Ni el bien justifica el mal, ni el fin justifica los medios. Lo dice el Catecismo de la Iglesia Católica que Eslaquit está obligado a leer para respetar: “nunca está permitido hacer el mal para obtener un bien” (1756). Y agrega: “la autoridad política debe actuar dentro de los límites del orden moral y debe garantizar las condiciones del ejercicio de la libertad” (1923).

La pobreza lógica y teológica que muestra Eslaquit para entender la justicia y la libertad como dimensiones esenciales e inseparables del ideal democrático, se reflejan también en su incapacidad para entender que un sacerdote como él, está obligado a promover la construcción de este ideal. Eslaquit subordina esta responsabilidad a una visión obsequiosa de la amistad.

Eslaquit reconoce, por ejemplo, que la actuación del protegido del Cardenal Obando, Roberto Rivas, ha dejado “un saborzote de no plena transparencia”. Inmediatamente después de esta ambigua y tímida aseveración, agrega: “Es preferible que sea otra persona y no él quien lidere el Consejo Electoral, con todo el respeto que se merece don Roberto Rivas, porque quiero que lo digás, lo aprecio a él como persona y a su familia, pero amor no debe quitar conocimiento”. ¿Merece Roberto Rivas el respeto público de un sacerdote que desarrolla su labor pastoral en una Nicaragua ahogada por la corrupción?

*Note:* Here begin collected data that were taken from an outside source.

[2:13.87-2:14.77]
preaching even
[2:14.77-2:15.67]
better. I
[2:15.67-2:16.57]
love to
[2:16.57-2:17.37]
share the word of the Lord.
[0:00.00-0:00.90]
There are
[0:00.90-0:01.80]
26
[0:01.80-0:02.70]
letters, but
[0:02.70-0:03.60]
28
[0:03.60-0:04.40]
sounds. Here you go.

La complaciente visión de la amistad que profesa Eslaquit, también se expresa en las exageradas expresiones de admiración y agradecimiento que el sacerdote ofrece públicamente a Obando y Bravo cada vez que tiene la oportunidad de hacerlo. El mismo Eslaquit señala: “Alguna gente me ha dicho: ‘Padre es que usted le hubiera agradecido de manera privada al Cardenal’”. La pomposa respuesta de Eslaquit: “No. Yo cuando quiero, quiero.”

Arnoldo Alemán expresa los mismos valores con otras palabras: “Mis amigos no tienen defectos”.

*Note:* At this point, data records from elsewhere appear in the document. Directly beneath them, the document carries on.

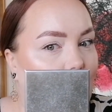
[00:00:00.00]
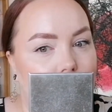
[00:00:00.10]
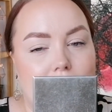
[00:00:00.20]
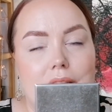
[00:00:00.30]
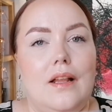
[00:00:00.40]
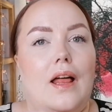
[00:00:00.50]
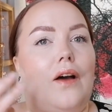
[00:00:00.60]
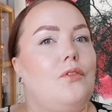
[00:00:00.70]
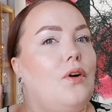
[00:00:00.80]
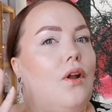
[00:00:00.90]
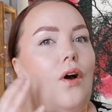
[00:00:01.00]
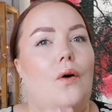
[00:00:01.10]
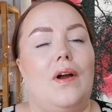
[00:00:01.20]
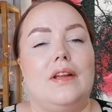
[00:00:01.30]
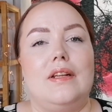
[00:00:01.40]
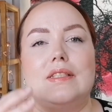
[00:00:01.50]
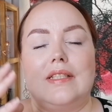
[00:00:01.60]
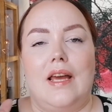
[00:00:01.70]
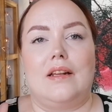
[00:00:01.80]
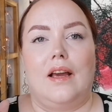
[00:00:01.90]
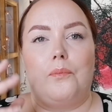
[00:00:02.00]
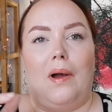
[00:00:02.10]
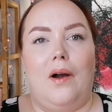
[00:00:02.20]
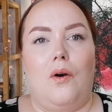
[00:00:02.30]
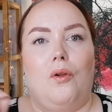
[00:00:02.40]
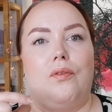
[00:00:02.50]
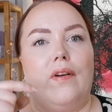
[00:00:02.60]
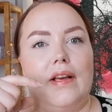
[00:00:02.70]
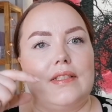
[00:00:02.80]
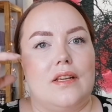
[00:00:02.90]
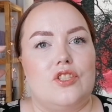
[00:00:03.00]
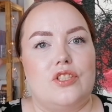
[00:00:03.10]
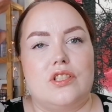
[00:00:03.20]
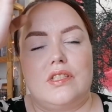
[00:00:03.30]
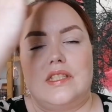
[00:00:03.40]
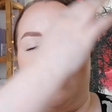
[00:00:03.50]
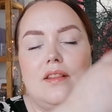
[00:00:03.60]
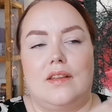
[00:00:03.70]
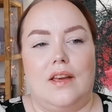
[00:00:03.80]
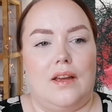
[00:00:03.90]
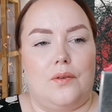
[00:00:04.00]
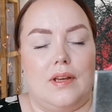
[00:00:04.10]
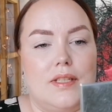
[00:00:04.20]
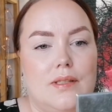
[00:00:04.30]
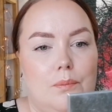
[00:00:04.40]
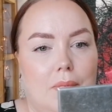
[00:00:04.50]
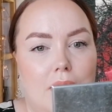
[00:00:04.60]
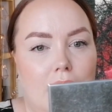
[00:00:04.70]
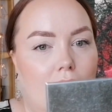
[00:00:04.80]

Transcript: I still have glow. I didn't set like my whole face, I just set the areas I'm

¿Es éticamente aceptable subordinar nuestra responsabilidad social a una visión incondicional de la amistad personal? Que responda el Catecismo Católico: “Debe proscribirse toda palabra o actitud que, por halago, adulación o complacencia, alienta y confirma a otro en la malicia de sus actos y en la perversidad de su conducta. La adulación es una falta grave si se hace cómplice de vicios o pecados graves. El deseo de prestar un servicio a la amistad no justifica una doblez del lenguaje” (2480).